Other Diagnostic Studies
Genetic Analysis
Eight genes all involved in the RAS/MAP kinase pathway have been identified as possible causes for Noonan syndrome. In order of prevalence, the causative mutations involve the following genes: PTPN11, SOS1, RAF1, SHOC2, KRAS, BRAF, NRAS, and CBL. Definitive diagnosis is usually with genetic testing which is commonly by chip-based sequencing, to test all the genes that could be involved simultaneously. [1] If chip based-testing is not available, PTPN11 sequencing should be performed first. If PTPN11 is negative considering other genes can be based on the clinical findings detailed below:[2]
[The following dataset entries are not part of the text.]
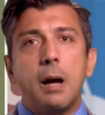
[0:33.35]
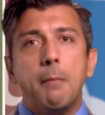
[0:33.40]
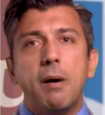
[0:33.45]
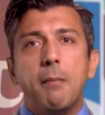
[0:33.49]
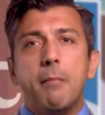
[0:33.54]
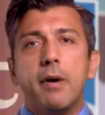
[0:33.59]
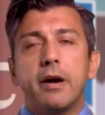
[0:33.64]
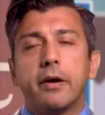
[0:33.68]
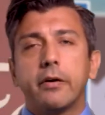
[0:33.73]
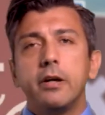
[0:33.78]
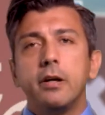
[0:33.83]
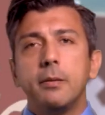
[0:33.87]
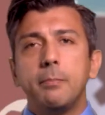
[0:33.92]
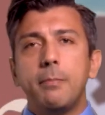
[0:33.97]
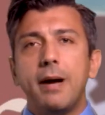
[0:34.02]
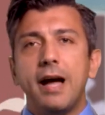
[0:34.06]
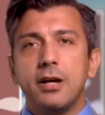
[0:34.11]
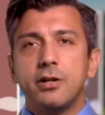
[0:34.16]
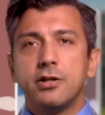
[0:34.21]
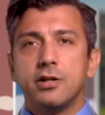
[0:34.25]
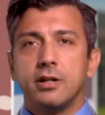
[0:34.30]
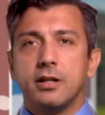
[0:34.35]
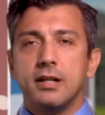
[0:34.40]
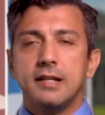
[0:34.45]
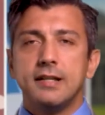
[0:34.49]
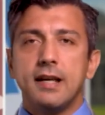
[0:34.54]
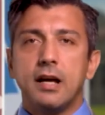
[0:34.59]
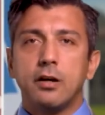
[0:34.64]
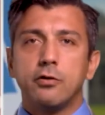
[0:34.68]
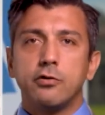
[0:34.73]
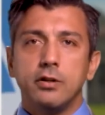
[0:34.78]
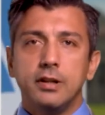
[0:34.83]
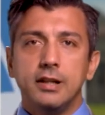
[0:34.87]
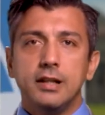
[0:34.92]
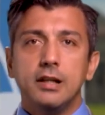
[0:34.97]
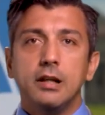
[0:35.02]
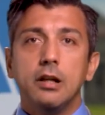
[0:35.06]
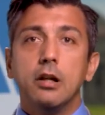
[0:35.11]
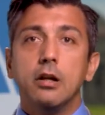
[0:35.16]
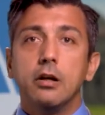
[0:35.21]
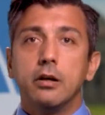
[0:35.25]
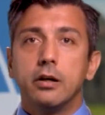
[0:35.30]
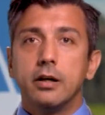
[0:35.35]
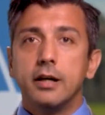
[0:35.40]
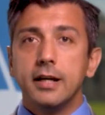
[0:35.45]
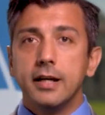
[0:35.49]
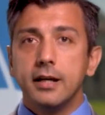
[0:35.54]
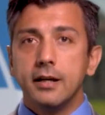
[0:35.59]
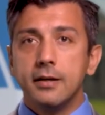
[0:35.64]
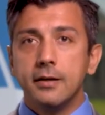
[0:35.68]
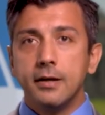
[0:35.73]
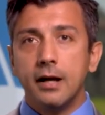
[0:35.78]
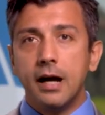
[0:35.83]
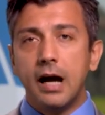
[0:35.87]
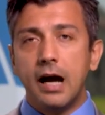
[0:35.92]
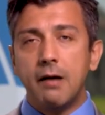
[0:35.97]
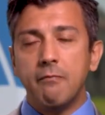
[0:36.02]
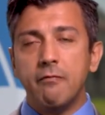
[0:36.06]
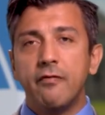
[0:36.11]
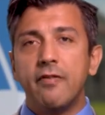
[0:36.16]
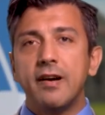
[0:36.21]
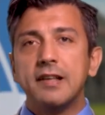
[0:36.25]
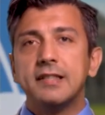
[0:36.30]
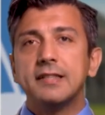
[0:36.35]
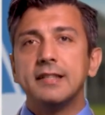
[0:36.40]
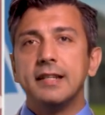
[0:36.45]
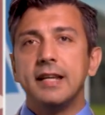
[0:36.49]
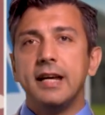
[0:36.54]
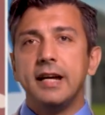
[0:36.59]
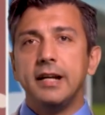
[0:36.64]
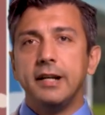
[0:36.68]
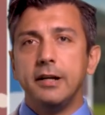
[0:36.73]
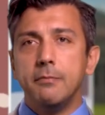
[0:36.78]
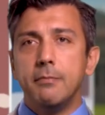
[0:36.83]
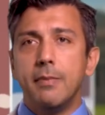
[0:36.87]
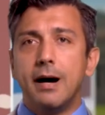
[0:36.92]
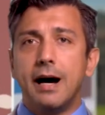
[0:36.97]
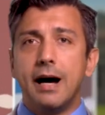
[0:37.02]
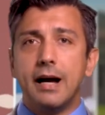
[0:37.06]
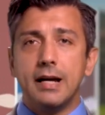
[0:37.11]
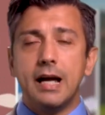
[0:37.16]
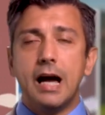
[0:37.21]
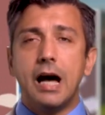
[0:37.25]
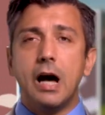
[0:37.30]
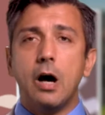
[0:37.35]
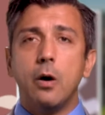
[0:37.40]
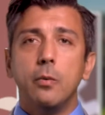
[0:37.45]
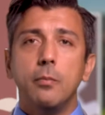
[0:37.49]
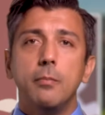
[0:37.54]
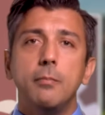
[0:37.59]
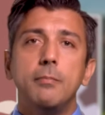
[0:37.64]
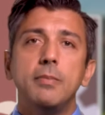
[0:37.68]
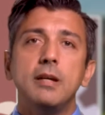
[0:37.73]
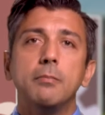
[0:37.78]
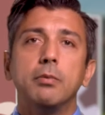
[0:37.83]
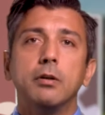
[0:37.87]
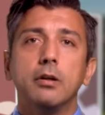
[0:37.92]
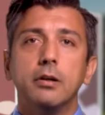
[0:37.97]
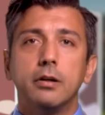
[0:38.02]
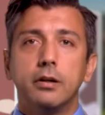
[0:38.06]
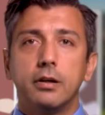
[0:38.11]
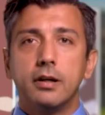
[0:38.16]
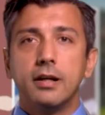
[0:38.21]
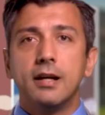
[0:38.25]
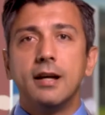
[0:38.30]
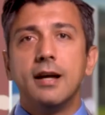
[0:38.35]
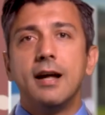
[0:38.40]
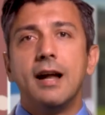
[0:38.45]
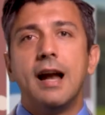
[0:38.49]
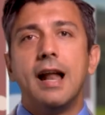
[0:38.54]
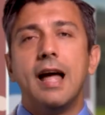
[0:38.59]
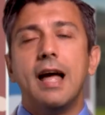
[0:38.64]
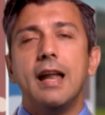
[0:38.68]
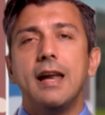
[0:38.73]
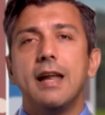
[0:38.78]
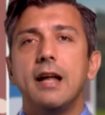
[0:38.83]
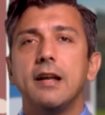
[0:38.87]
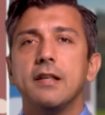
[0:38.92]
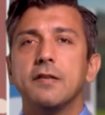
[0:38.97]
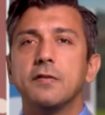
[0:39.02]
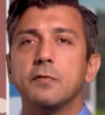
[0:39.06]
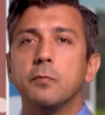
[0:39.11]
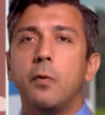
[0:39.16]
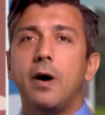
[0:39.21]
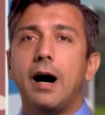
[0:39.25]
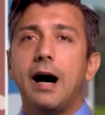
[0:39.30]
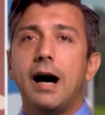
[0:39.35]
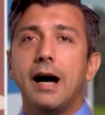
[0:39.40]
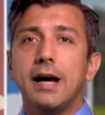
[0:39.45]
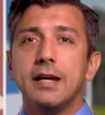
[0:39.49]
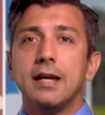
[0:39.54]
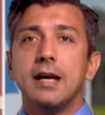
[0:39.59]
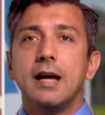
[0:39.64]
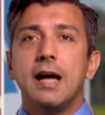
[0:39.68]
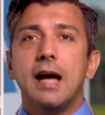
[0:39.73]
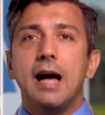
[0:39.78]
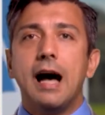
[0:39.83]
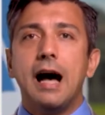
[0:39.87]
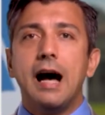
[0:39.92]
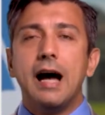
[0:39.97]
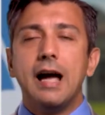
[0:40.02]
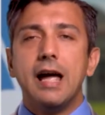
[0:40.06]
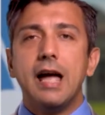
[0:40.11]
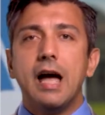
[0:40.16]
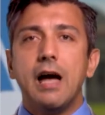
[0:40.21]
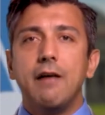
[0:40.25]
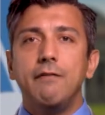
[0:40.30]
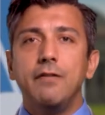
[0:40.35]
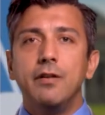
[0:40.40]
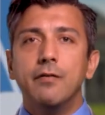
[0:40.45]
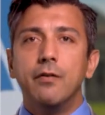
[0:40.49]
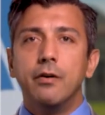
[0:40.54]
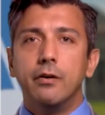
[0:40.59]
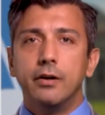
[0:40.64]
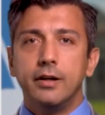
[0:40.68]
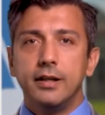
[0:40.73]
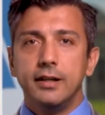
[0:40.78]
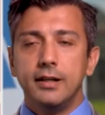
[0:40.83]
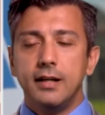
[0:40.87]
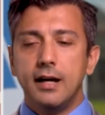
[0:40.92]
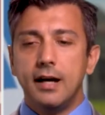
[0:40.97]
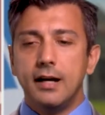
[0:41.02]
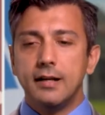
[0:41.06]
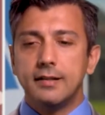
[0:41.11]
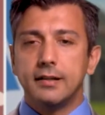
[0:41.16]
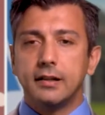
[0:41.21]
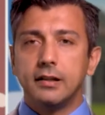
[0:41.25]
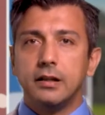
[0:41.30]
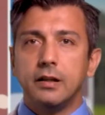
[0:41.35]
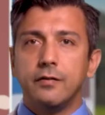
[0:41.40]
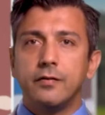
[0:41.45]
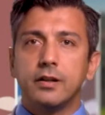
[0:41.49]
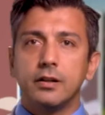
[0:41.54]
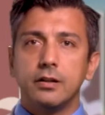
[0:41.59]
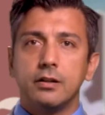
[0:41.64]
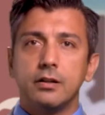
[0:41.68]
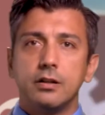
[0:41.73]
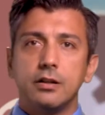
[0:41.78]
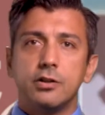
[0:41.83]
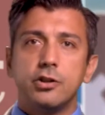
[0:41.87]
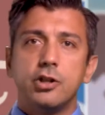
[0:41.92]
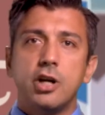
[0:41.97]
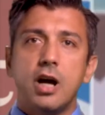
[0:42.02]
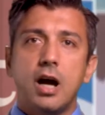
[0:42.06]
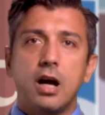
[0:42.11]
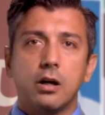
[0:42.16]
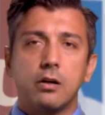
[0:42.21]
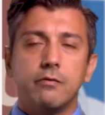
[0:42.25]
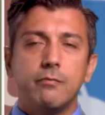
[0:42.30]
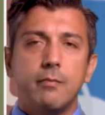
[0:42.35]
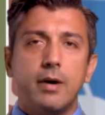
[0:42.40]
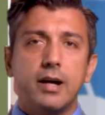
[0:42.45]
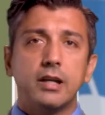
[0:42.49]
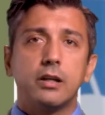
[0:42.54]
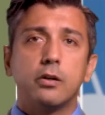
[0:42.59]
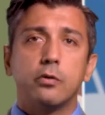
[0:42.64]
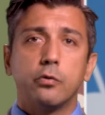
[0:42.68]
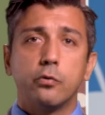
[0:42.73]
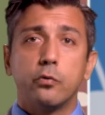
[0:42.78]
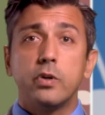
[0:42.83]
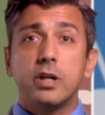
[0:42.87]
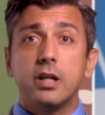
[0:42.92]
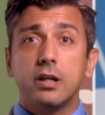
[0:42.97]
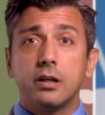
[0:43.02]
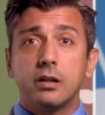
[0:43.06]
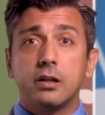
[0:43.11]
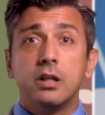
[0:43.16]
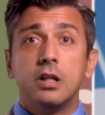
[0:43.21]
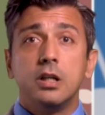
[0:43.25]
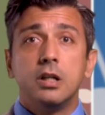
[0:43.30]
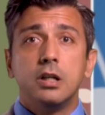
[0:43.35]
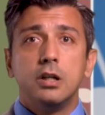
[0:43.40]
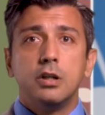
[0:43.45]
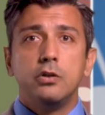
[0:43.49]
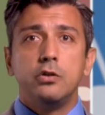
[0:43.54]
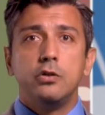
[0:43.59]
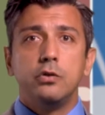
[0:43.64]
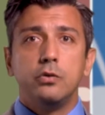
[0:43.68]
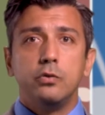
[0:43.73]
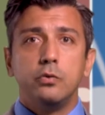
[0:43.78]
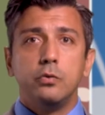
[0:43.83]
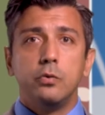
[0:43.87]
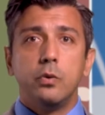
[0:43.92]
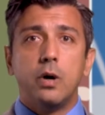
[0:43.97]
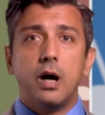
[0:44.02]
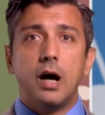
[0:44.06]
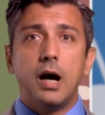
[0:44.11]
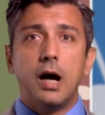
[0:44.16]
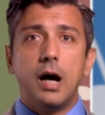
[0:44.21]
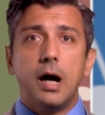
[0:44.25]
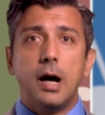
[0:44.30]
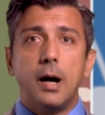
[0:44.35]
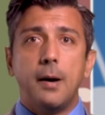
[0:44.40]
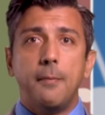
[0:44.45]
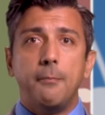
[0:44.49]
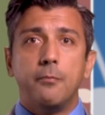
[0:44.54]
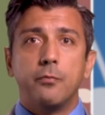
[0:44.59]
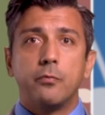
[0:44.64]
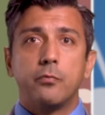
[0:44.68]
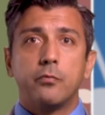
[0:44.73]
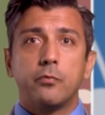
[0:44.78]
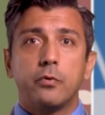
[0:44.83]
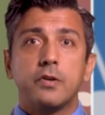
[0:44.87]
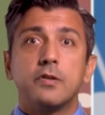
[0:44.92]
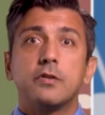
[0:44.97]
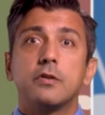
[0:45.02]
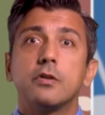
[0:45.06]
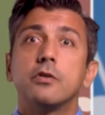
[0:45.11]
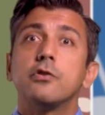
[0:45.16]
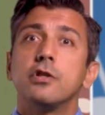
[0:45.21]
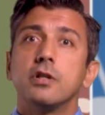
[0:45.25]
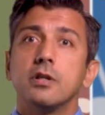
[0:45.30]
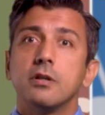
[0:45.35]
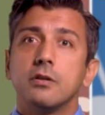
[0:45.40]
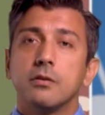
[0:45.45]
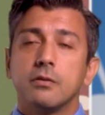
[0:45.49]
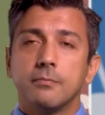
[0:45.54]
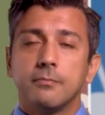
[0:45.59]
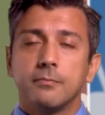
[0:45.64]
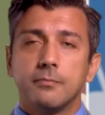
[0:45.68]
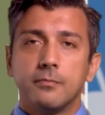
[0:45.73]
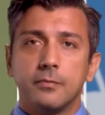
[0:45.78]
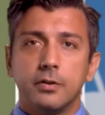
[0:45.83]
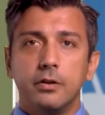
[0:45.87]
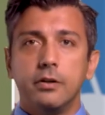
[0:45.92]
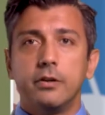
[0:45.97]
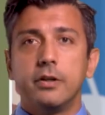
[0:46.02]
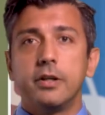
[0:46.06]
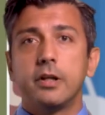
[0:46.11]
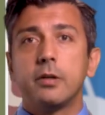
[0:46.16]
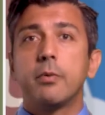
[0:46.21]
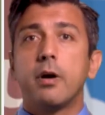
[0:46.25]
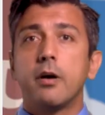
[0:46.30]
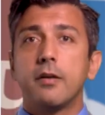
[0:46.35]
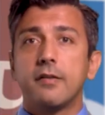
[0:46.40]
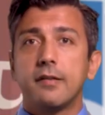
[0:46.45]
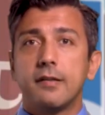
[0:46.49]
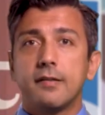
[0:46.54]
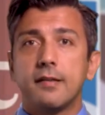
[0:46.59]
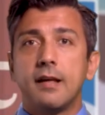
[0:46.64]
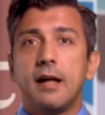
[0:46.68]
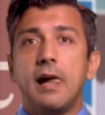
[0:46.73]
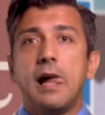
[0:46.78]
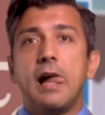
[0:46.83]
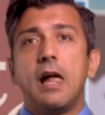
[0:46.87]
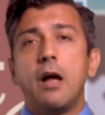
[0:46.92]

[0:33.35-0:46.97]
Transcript: But my real passion is actually learning I'm fascinated by how people learn, and that is why I have devoted a significant chunk of my career to um, researching the learning process.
- SOS1: Absent developmental delays, normal stature, skin and hair findings
- RAF1: Hypertrophic cardiomyopathy
- KRAS: Significant developmental delay and cognitive impairment
- SHOC2: Thin, slow-growing, sparse hair
Not all patients require genetic testing as the diagnosis is mostly clinical. A positive genetic test can confirm the diagnosis, but a negative test cannot exclude it.[2]
References
- ↑ Roberts AE, Allanson JE, Tartaglia M, Gelb BD (2013). "Noonan syndrome". Lancet. 381 (9863): 333–42. doi:10.1016/S0140-6736(12)61023-X. PMID 23312968.
- ↑ 2.0 2.1 Romano AA, Allanson JE, Dahlgren J, Gelb BD, Hall B, Pierpont ME; et al. (2010). "Noonan syndrome: clinical features, diagnosis, and management guidelines". Pediatrics. 126 (4): 746–59. doi:10.1542/peds.2009-3207. PMID 20876176.